El desafío de la reina Carlota
Por Rafael Prieto Zartha
Cuando los asistentes a la Convención Demócrata lleguen a Charlotte en septiembre de 2012 se encontrarán con una ciudad hermosa, que observada desde lo alto de cualquiera de sus edificios se ve como un extenso bosque encantado.
Bautizada como Charlotte, en 1762, como homenaje a la reina Carlota, esposa del rey Jorge III de Inglaterra, la hoy próspera metrópoli ha sido testiga perenne de la historia de Estados Unidos.
Por el camino indígena, que la cruzaba antes del arribo de los europeos, pasaron los conquistadores españoles, rumbo a la actual localidad de Morganton, donde la expedición comandada por el capitán Juan Pardo estableció el Fuerte San Juan en 1567, cuarenta años antes de que los ingleses fundaran la colonia de Jamestown (Virginia).
Durante la Guerra de Independencia, los británicos le dieron a Charlotte el apodo de “Nido de Avispones”, por la resistencia bélica que sus pobladores exhibieron en contra de las tropas del imperio inglés.
En la Guerra Civil fue escenario de enfrentamientos entre los rebeldes confederados y las fuerzas oficialistas de la Unión.
Hoy su área metropolitana cuenta con dos y medio millones de habitantes y su centro está adornado por hermosos rascacielos, centros culturales, museos, el estadio del equipo de fútbol americano de las Panteras y la Arena de baloncesto de los Bobcats, donde se realizará la convención.
Para enfatizar está que la pujanza que la ciudad denota se debe a la mano de obra hispana indocumentada, que ha participado en todas las construcciones que se han erigido en Charlotte en las últimas décadas.
Ya en 1986, un despacho de la AP, registraba el disgusto de funcionarios del difunto Servicio de Inmigración y Naturalización (INS) porque los “ilegales” estaban abandonando los campos agrícolas de las Carolinas para convertirse en obreros de construcción.
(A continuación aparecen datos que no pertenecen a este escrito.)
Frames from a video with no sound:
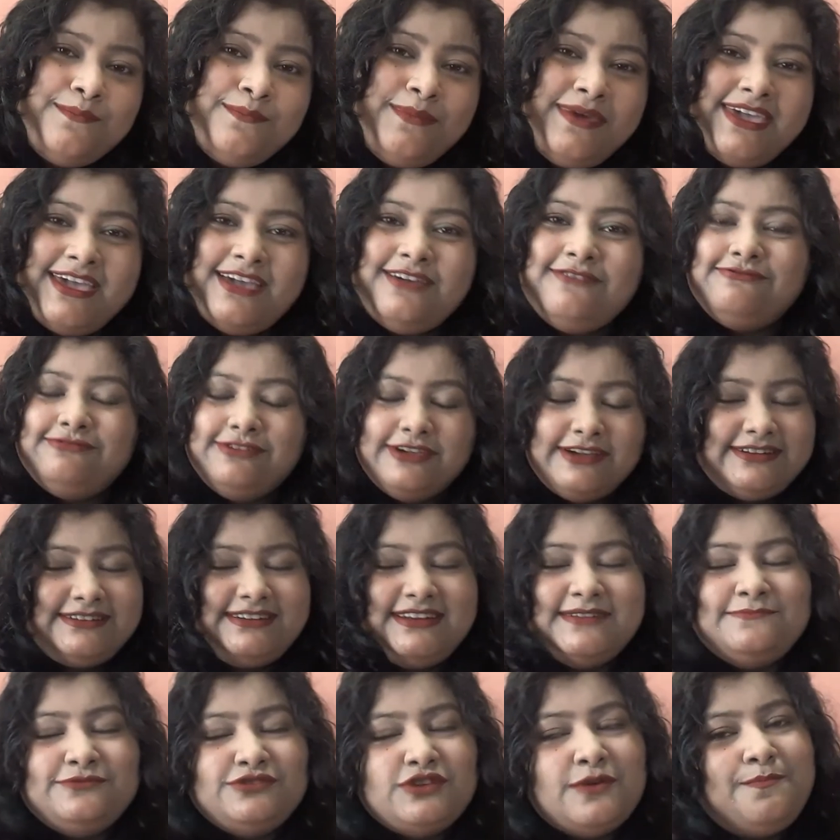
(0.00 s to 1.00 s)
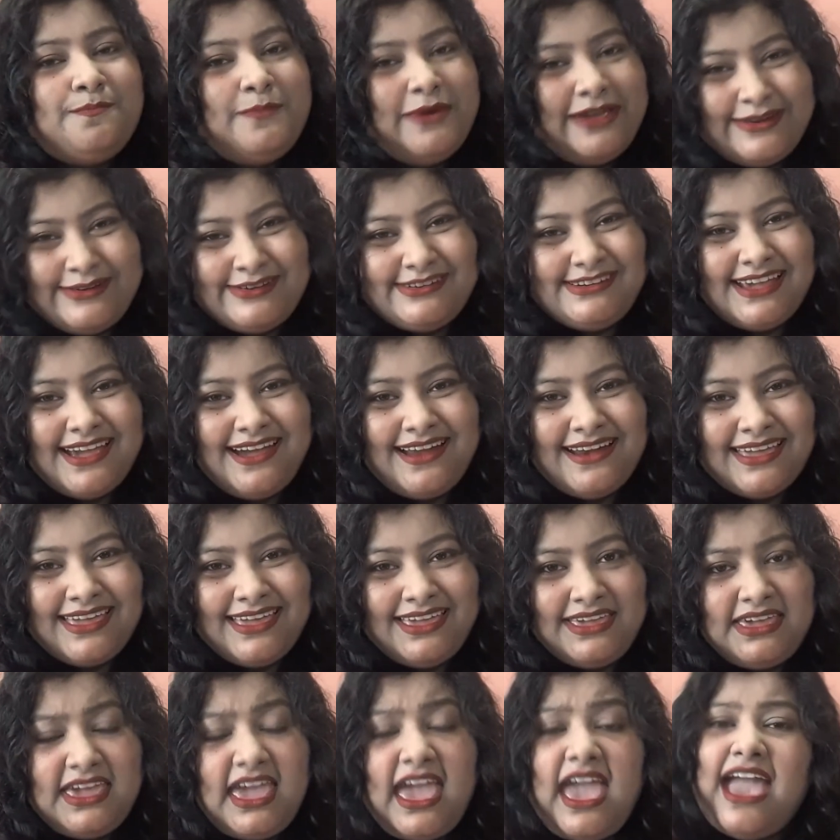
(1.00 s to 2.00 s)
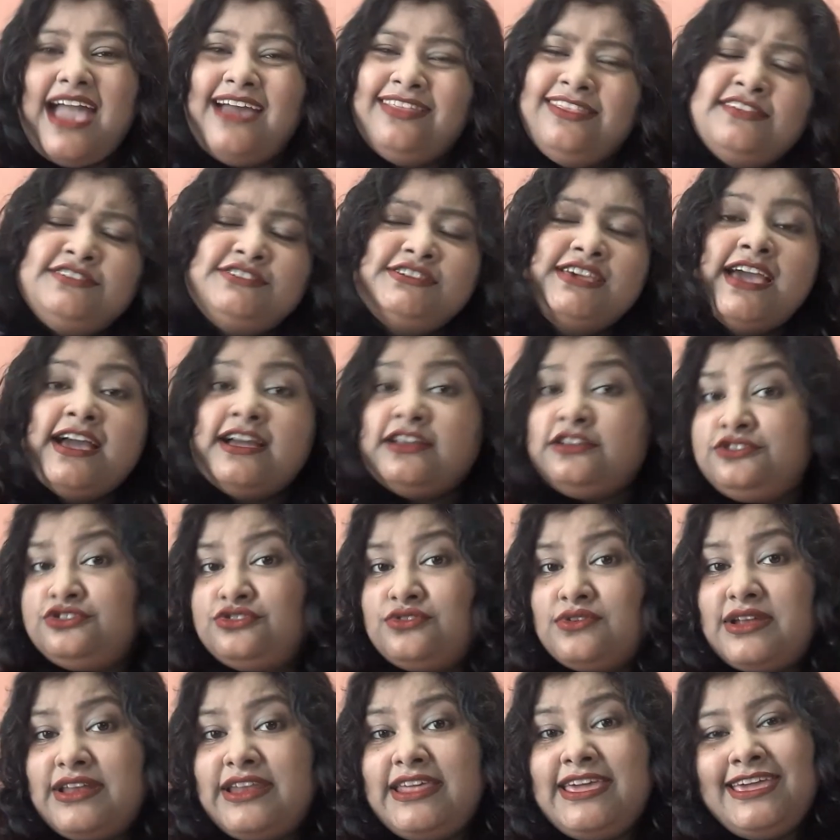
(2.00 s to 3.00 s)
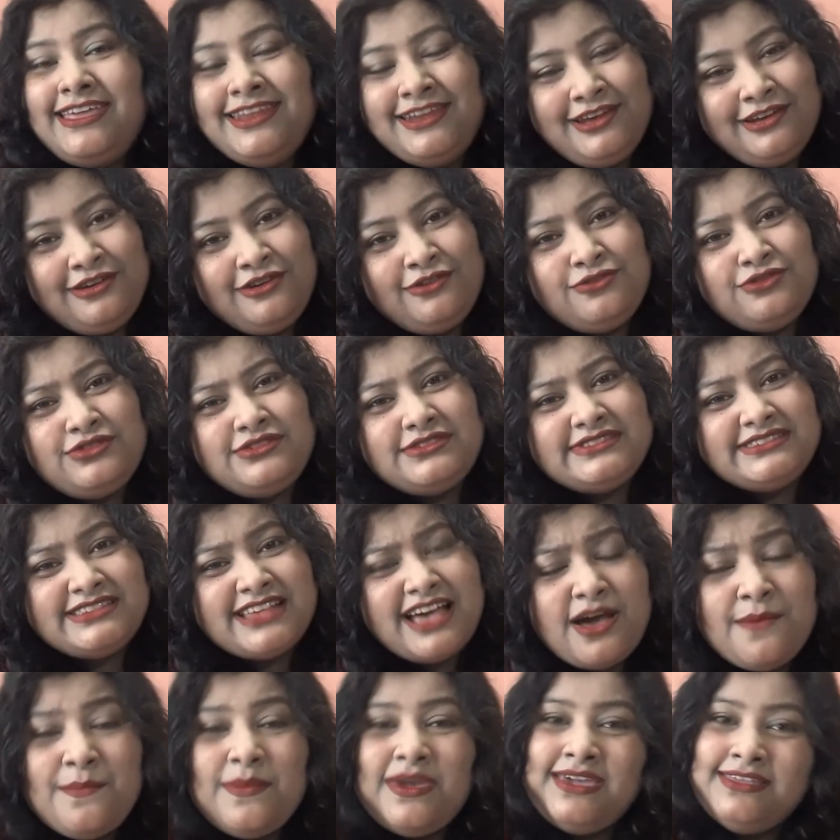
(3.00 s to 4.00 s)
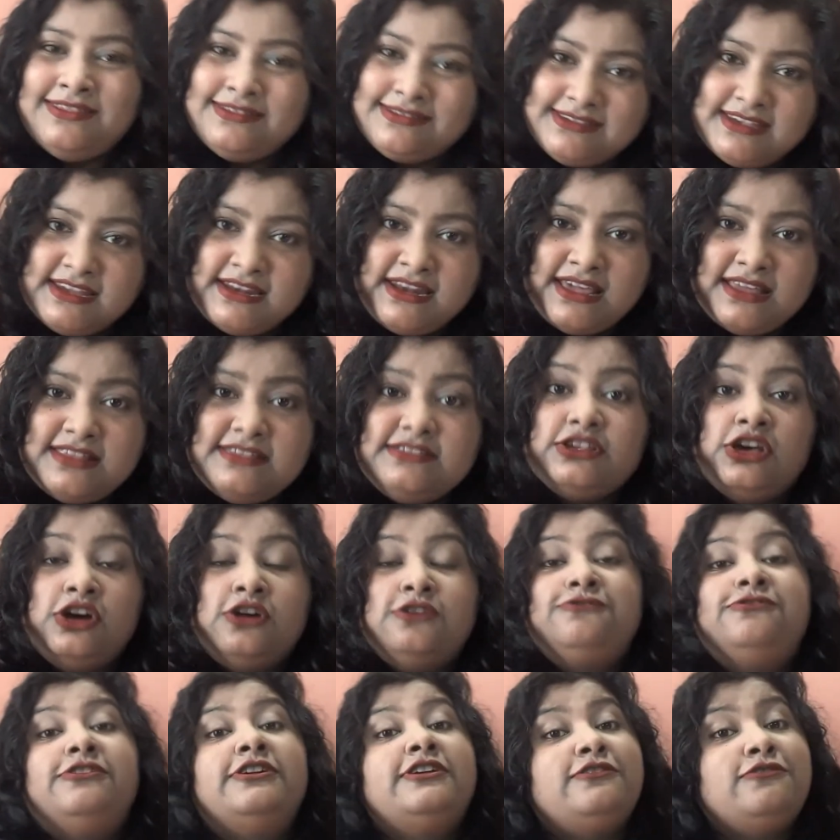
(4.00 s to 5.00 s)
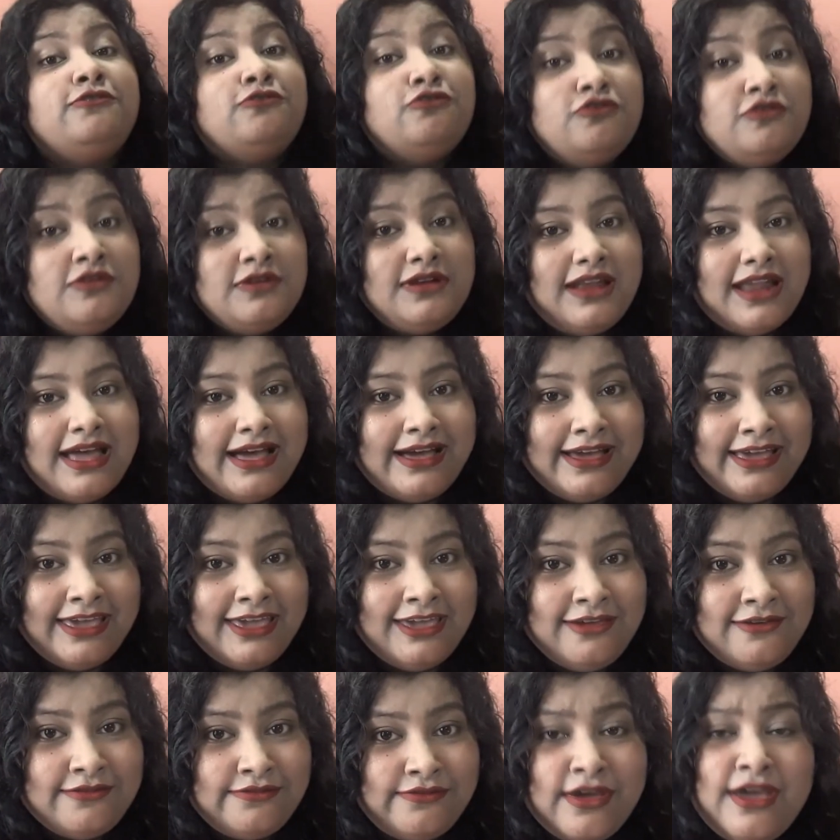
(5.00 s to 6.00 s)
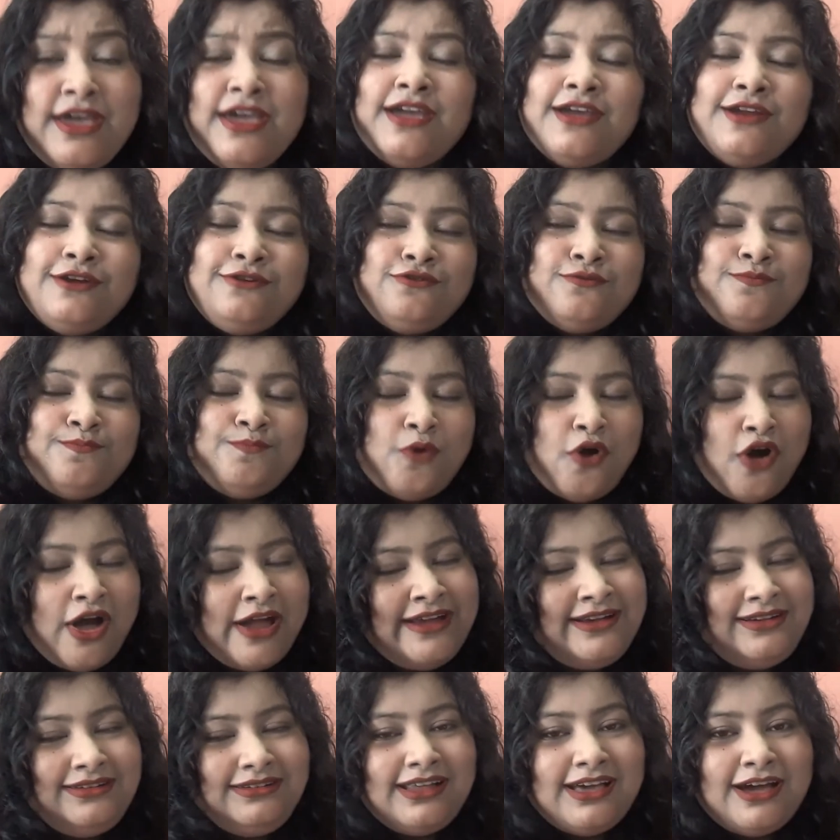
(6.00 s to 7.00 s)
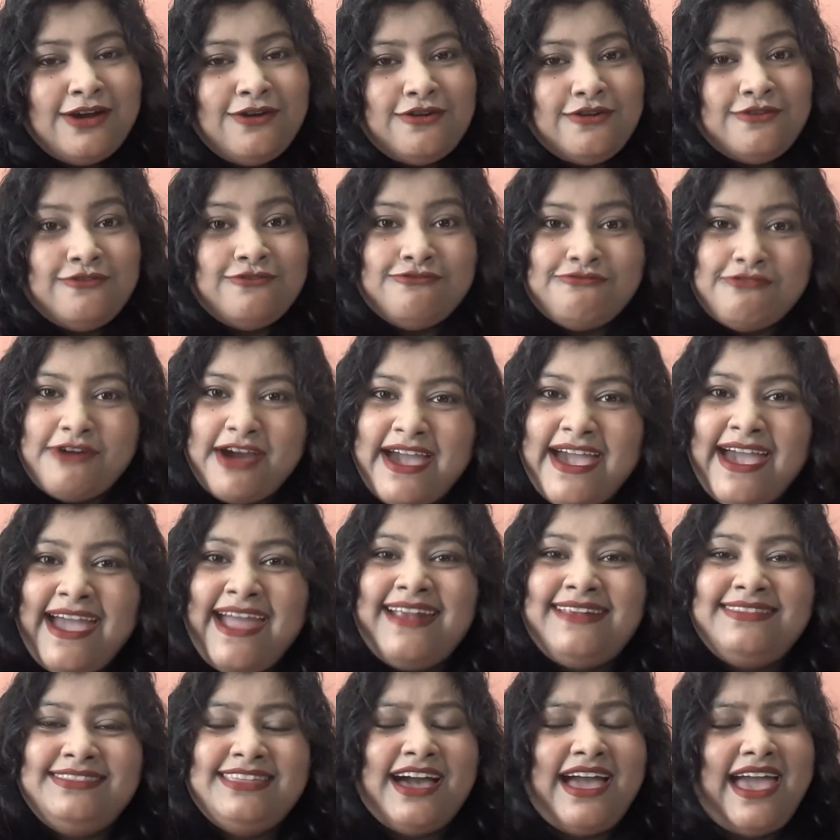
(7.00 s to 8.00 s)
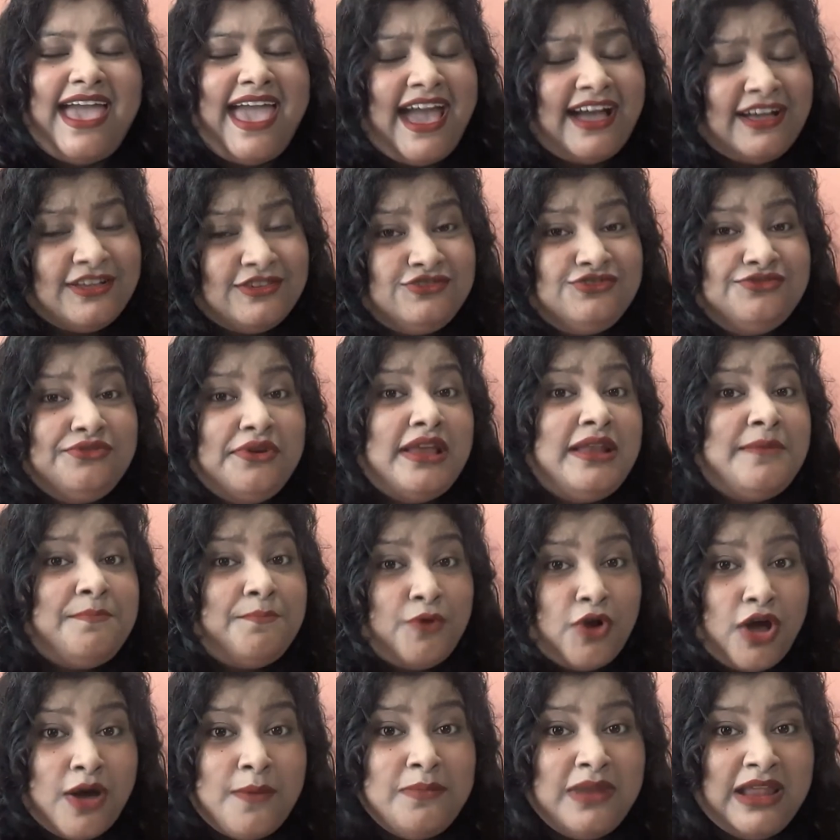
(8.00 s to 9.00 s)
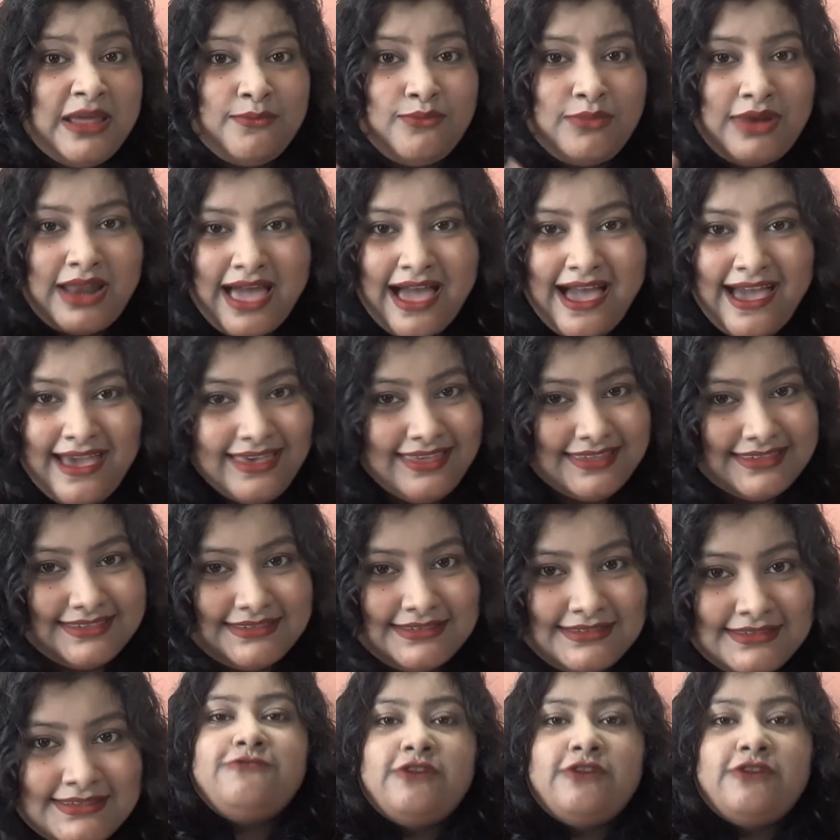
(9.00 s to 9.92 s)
Being victims of patriarchy, Adichie actually includes some incidents of her own life to point out where the actual problem lies.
Además de los edificios del centro y los escenarios deportivos, incluyendo el inmueble del Salón de la Fama de NASCAR, los latinos sin papeles se han roto el lomo en el alzamiento de cada escuela, hospital, iglesia, tribunal, urbanización que se haya levantado recientemente en Charlotte.
La cárcel central, a donde van a dar los indocumentados que resultan detenidos para deportación por cometer infracciones de tráfico o no portar licencia de conducir, fue edificada con el aporte de albañiles hispanos.
“Nuestros antepasados construyeron las pirámides aztecas, ahora construimos las pirámides de Charlotte”, me dijo con sorna un obrero mexicano de piel cobriza durante una de las manifestaciones realizadas en Charlotte en pro de la reforma migratoria.
Y esa contribución ha tenido un costo de dolor. Las estadísticas del Departamento de Trabajo de Carolina del Norte señalan que desde 2002 un total de 135 hispanos murieron en accidentes de trabajo en el estado, con la mayoría de las fatalidades en sitios de construcción, y con un número significativo de los incidentes en Charlotte.
Lo paradójico es que desde 2006 se desató una guerra contra esa gente que desgastó sus órganos vitales en erigir las maravillas que verán y disfrutarán los convencionistas.
Desde la primavera de ese año hasta hoy, alrededor de diez mil indocumentados, que habían estado radicados en la ciudad, fueron puestos en proceso de deportación por medio del programa 287g que da facultades a agentes locales de actuar como oficiales de inmigración.
Pero no solo eso, el alguacil local también tiene a su merced la posibilidad de utilizar Comunidades Seguras, el otro programa de expulsión de indocumentados.
Esto pese a que un reporte del Instituto de Política de Inmigración (MPI), con sede en Washington DC, concluyó lo que se sabe y no se quiere admitir: que el objetivo de expulsar criminales del 287g no se está cumpliendo.
Como tampoco está cumpliendo la misma meta Comunidades Seguras, según un informe del Centro de Periodismo Investigativo de la Florida (FCIR).
Lo que están haciendo los dos programas en todo el país es deportar a gente trabajadora como la que transformó a Charlotte.